**Task description:** An exact transcription of the entries is required, with none of the pictures carried over.

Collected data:
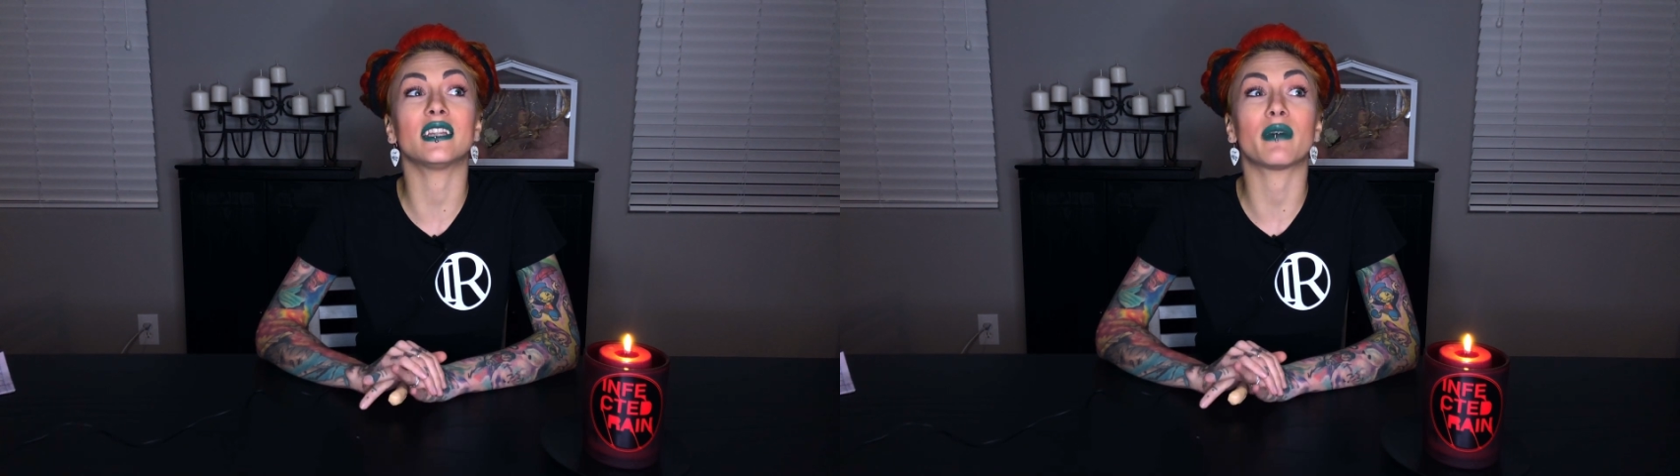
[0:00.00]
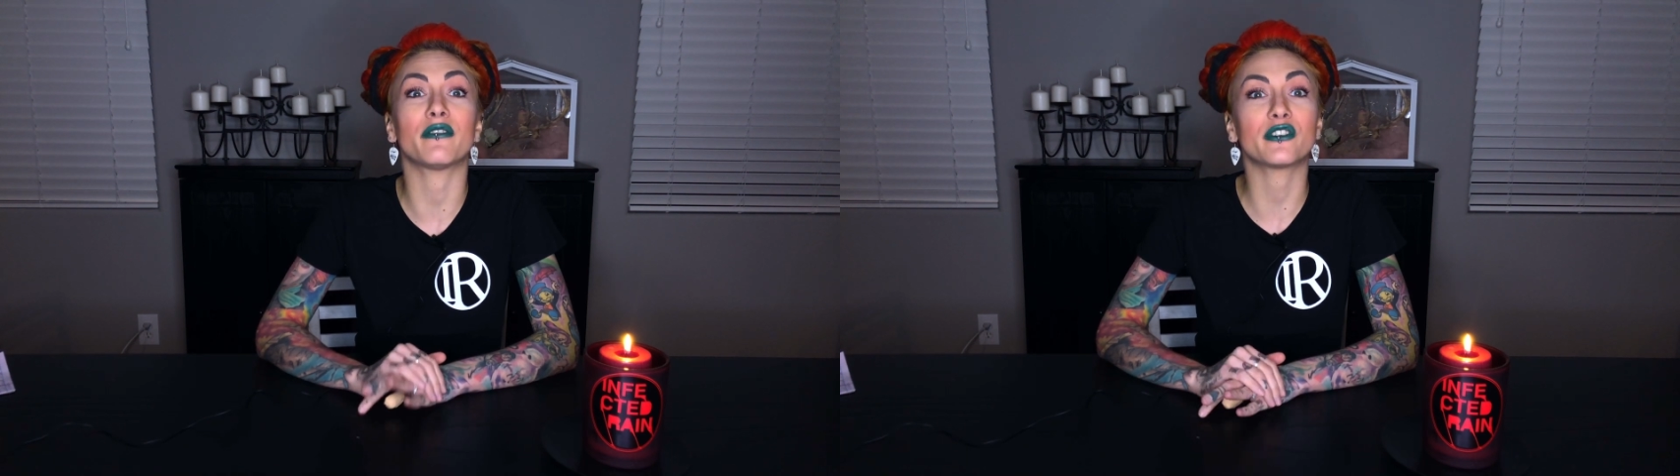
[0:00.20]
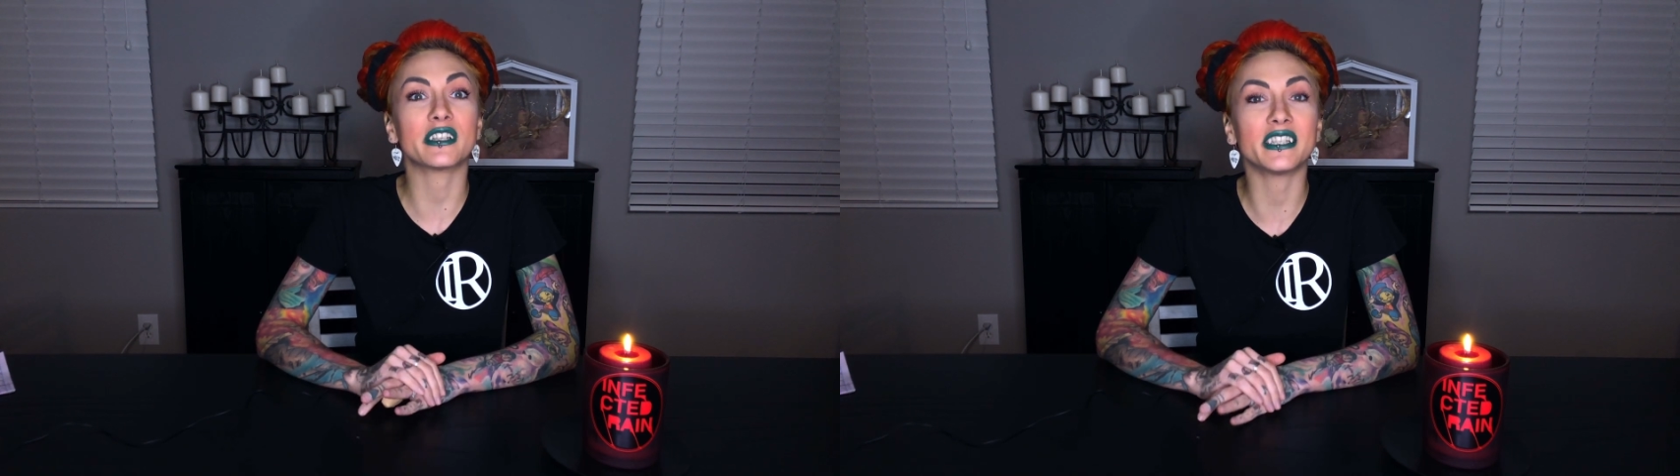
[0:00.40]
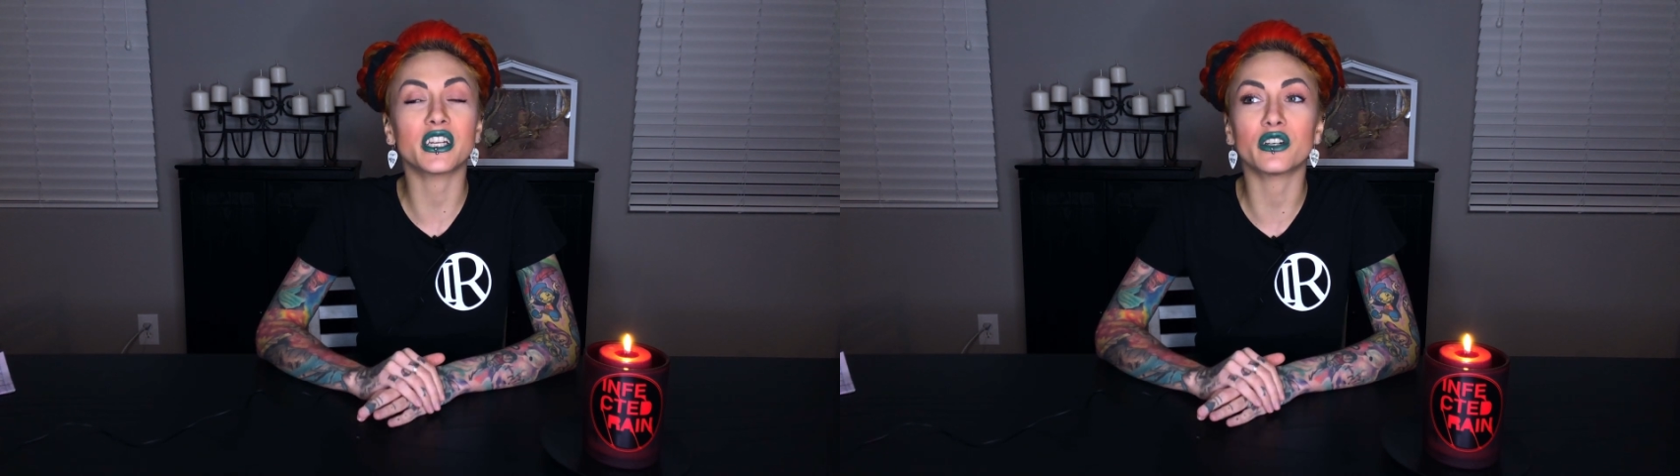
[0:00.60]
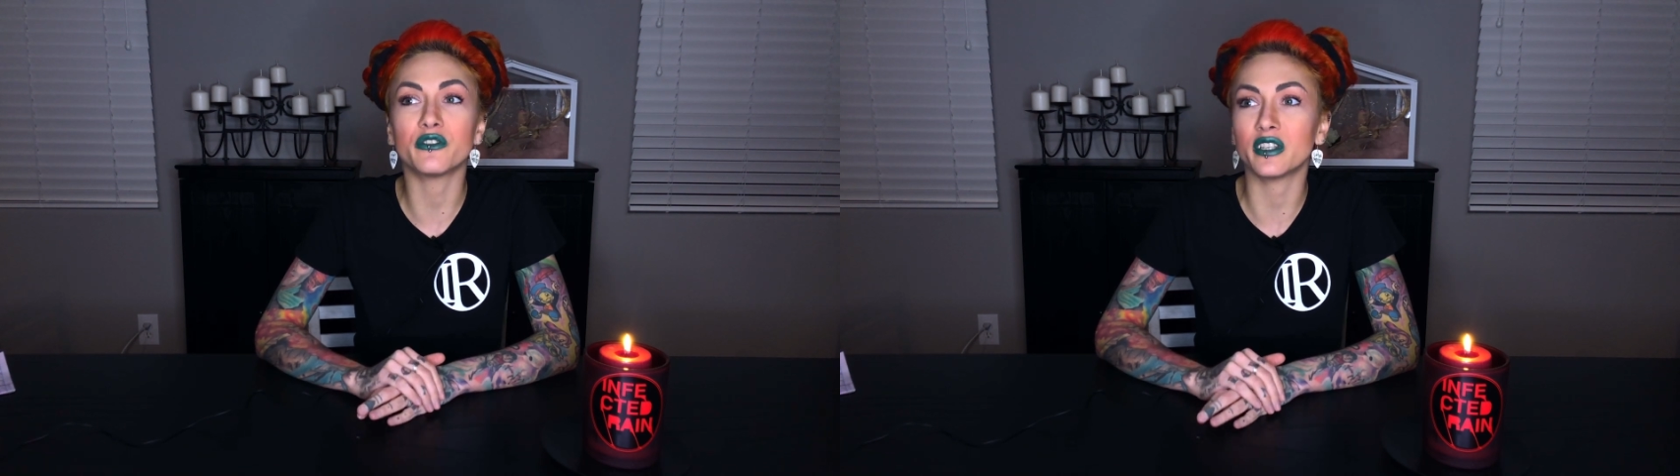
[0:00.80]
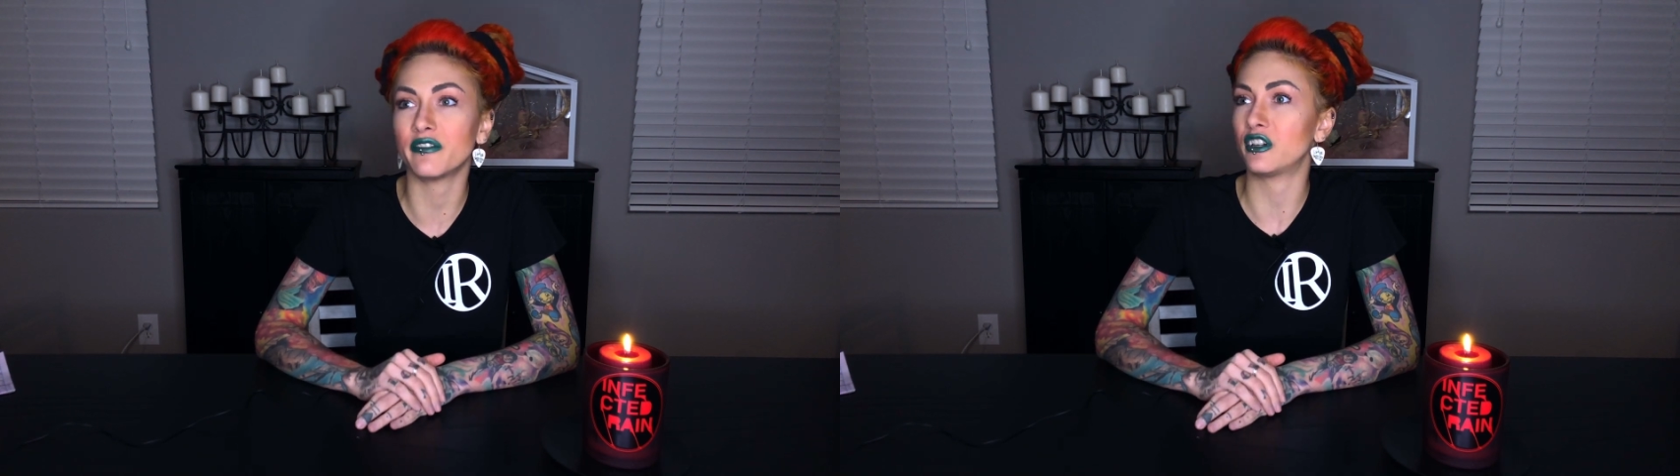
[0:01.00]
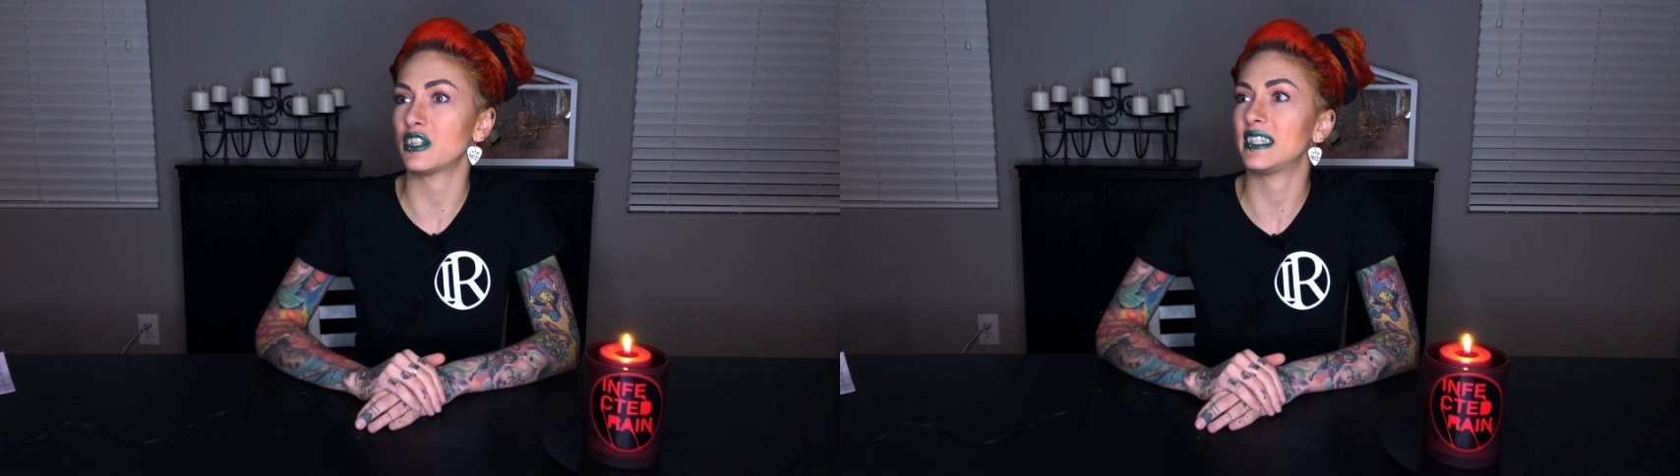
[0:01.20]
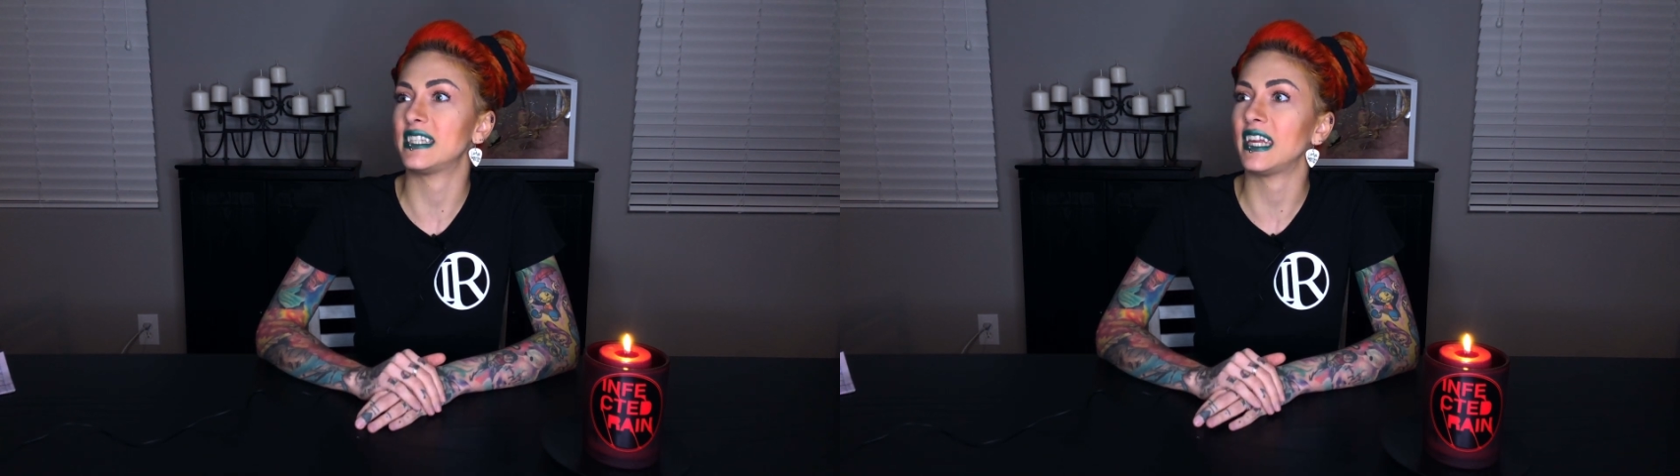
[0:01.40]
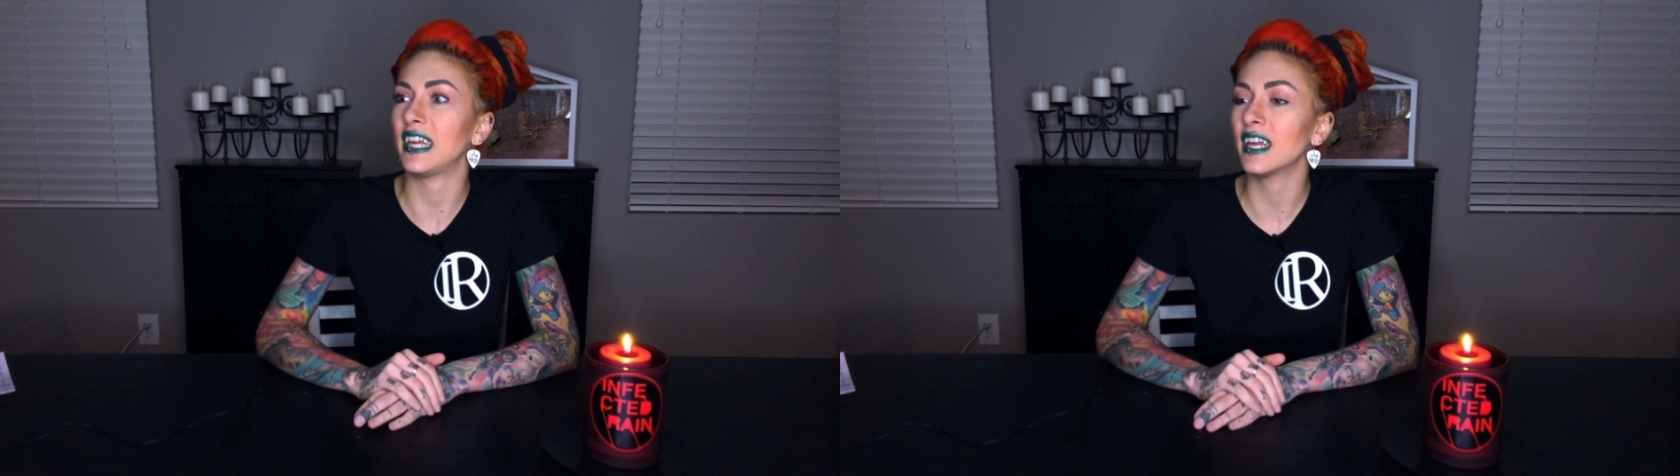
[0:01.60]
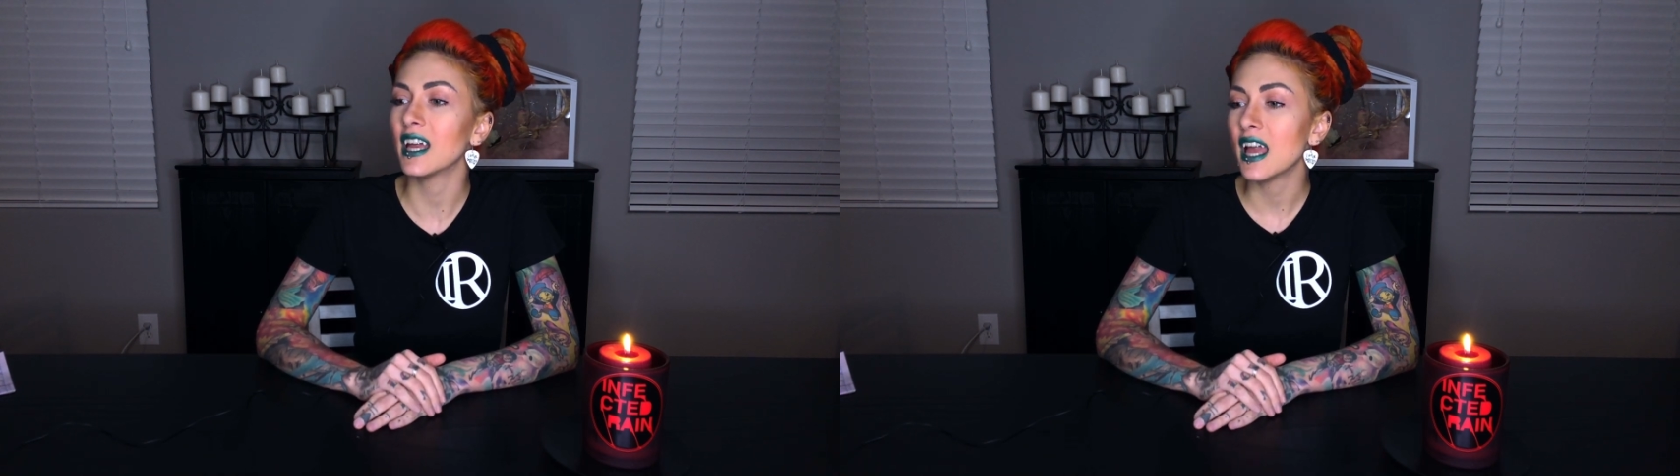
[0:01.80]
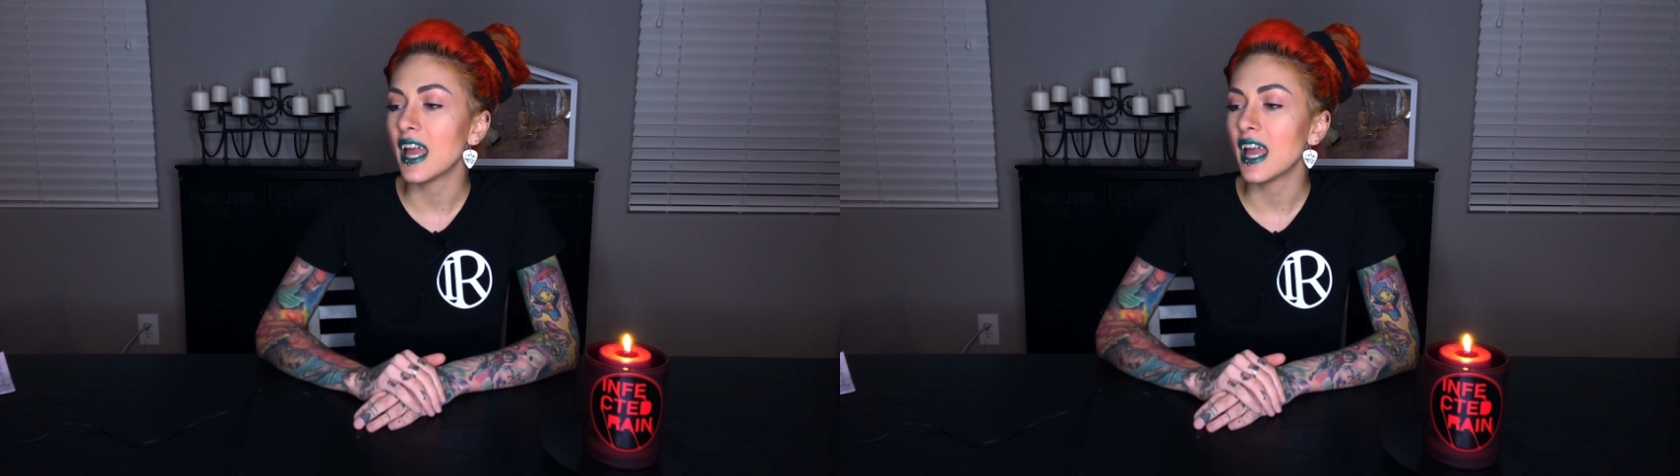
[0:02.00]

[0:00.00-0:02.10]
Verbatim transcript: in my first year of university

**Solution to this exercise:**
[0:00.00]
[0:00.20]
[0:00.40]
[0:00.60]
[0:00.80]
[0:01.00]
[0:01.20]
[0:01.40]
[0:01.60]
[0:01.80]
[0:02.00]

[0:00.00-0:02.10]
Verbatim transcript: in my first year of university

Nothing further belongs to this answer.